Enter the videotape. Videos, unlike a witness’ memory, can’t be forgotten. A video doesn’t merely observe something and try to recollect it later. It records the images, and potentially also audio, to be viewed again and again. It is a very strong piece of evidence that jurors in a criminal prosecution love to see because ideally, jurors would love to have been there for the crime. They want to see with their own eyes exactly what happened.
Video evidence was once a thing that came up on a rare occasion. But that is no longer the case. This day and age, police cars are equipped with video cameras, police officers wear miniature microphones on their uniforms, business have video surveillance running 24 hours a day, there are cameras in ATMS, traffic lights, toll booths.

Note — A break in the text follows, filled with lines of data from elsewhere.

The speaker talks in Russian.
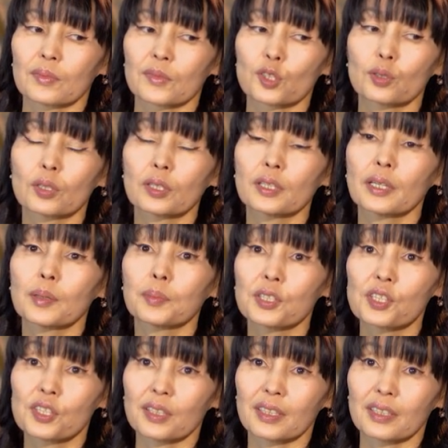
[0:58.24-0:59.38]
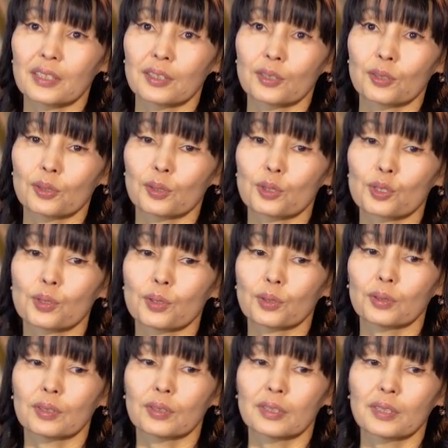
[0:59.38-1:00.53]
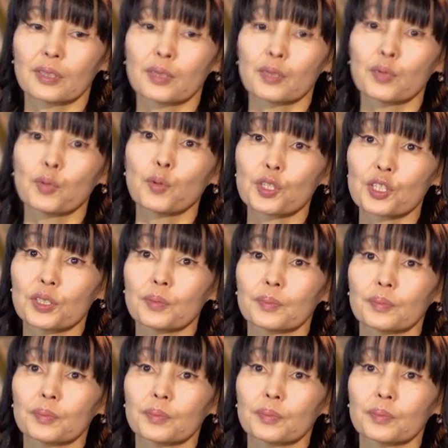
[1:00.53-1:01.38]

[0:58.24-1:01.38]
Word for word: что, что -то необычное то, что поможет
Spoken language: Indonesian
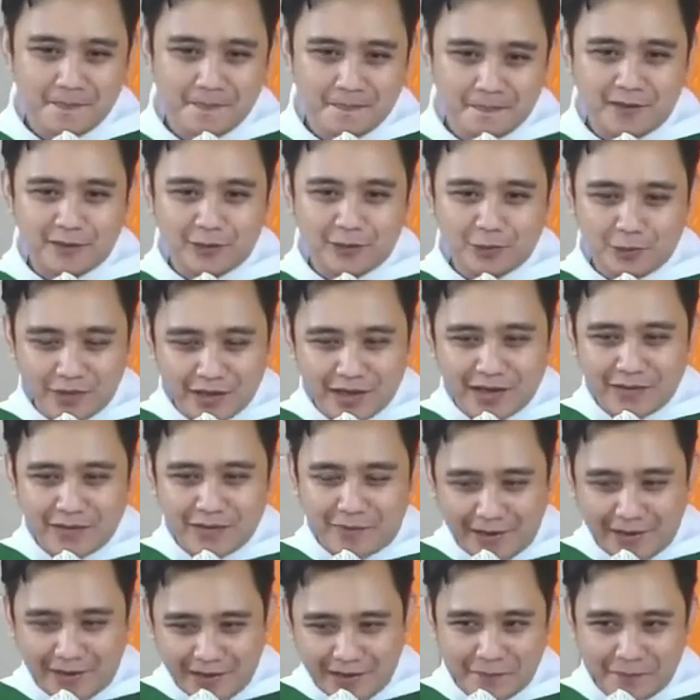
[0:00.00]
tentunya yang
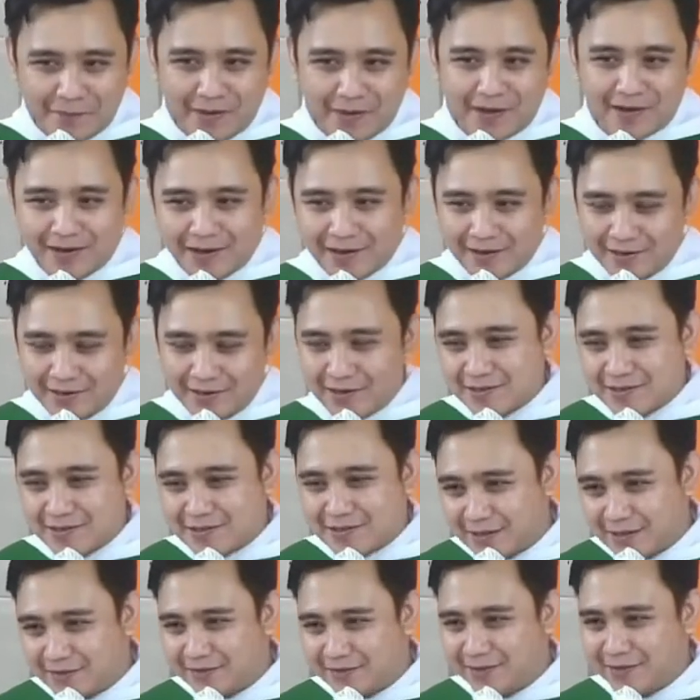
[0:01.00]
paling parah adalah
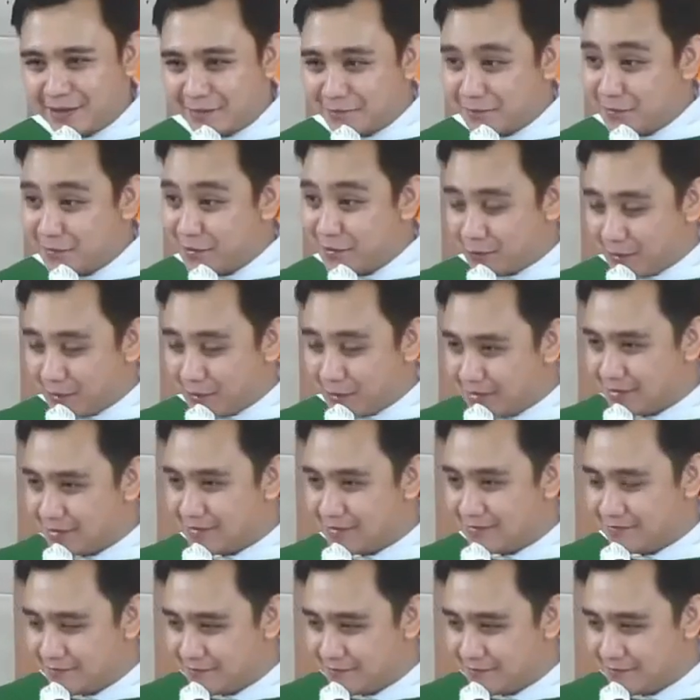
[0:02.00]
saat dia menjual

Most of our lives outside of our homes seem to be caught on some kind of a camera these days. As a result, more and more investigations and more and more crimes are caught on video.
Take for instance a DUI offense. Once, it was up to a police officer who makes hundreds of DUI arrests every year to remember all of the facts and circumstances of that particular arrest and testify to that. Now, almost every DUI in Palm Beach County has a video of the entire roadside investigation, including the administration of field sobriety exercises, and sometimes even the person’s driving pattern, a view of why they were pulled over in the first place.
Another prime example is the assault of a bus driver in Lauderhill Lakes. A man on the bus hit the brakes and then punched the driver, allegedly trying to steal his cell phone. The entire incident was caught on the surveillance video inside the Broward County transit bus.